— Supplied material —

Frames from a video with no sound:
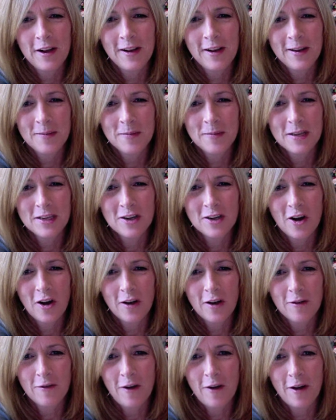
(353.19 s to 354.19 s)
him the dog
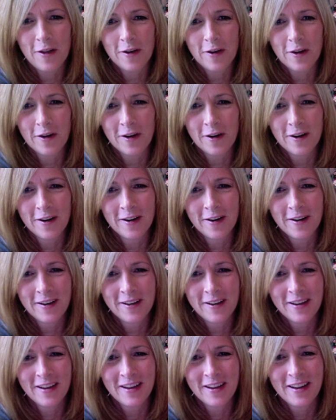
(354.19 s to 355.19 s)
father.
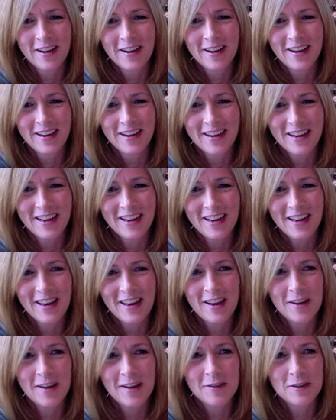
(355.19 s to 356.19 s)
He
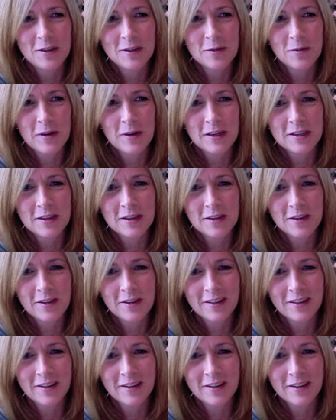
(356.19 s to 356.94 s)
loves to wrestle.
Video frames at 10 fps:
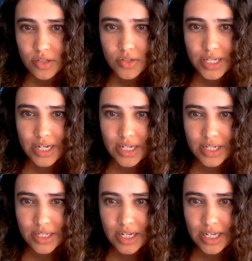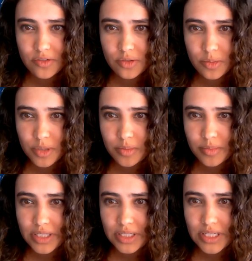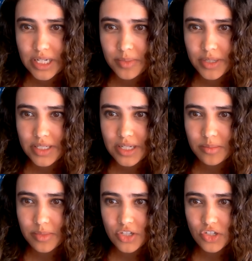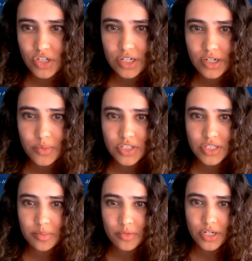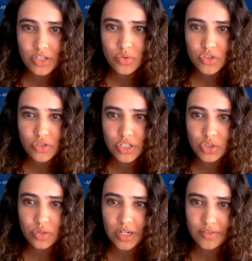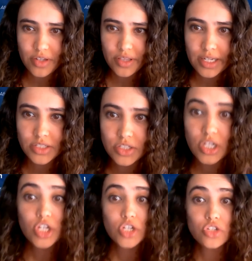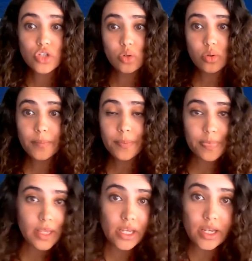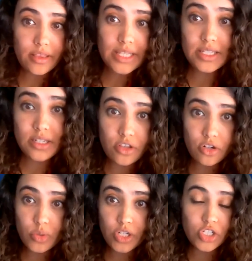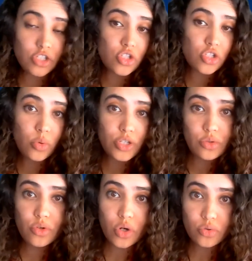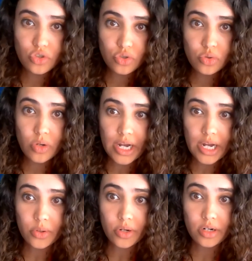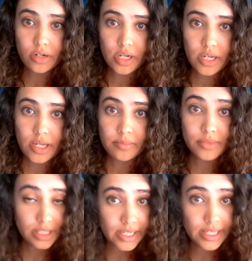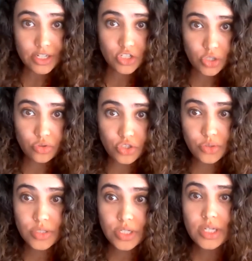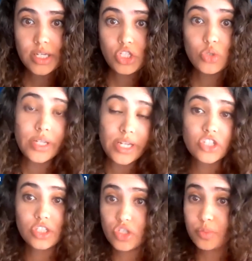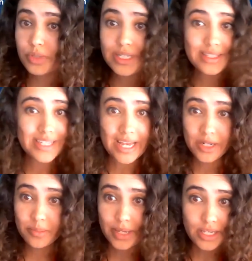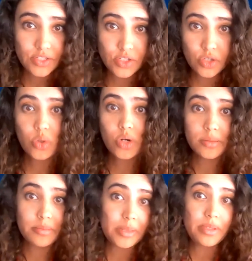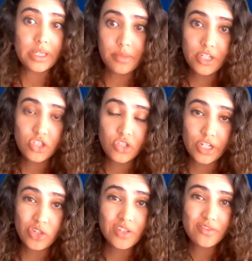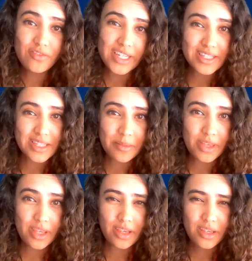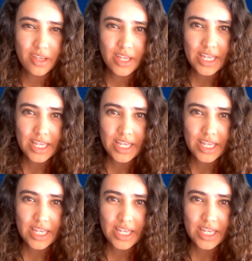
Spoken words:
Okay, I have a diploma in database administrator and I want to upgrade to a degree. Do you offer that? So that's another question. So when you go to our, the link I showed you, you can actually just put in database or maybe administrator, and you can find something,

— Exercise objective —
From the first line to the last, write out the data above exactly. Omit the pictures.

— Solved exercise —
Frames from a video with no sound:
(353.19 s to 354.19 s)
him the dog
(354.19 s to 355.19 s)
father.
(355.19 s to 356.19 s)
He
(356.19 s to 356.94 s)
loves to wrestle.
Video frames at 10 fps:
Spoken words:
Okay, I have a diploma in database administrator and I want to upgrade to a degree. Do you offer that? So that's another question. So when you go to our, the link I showed you, you can actually just put in database or maybe administrator, and you can find something,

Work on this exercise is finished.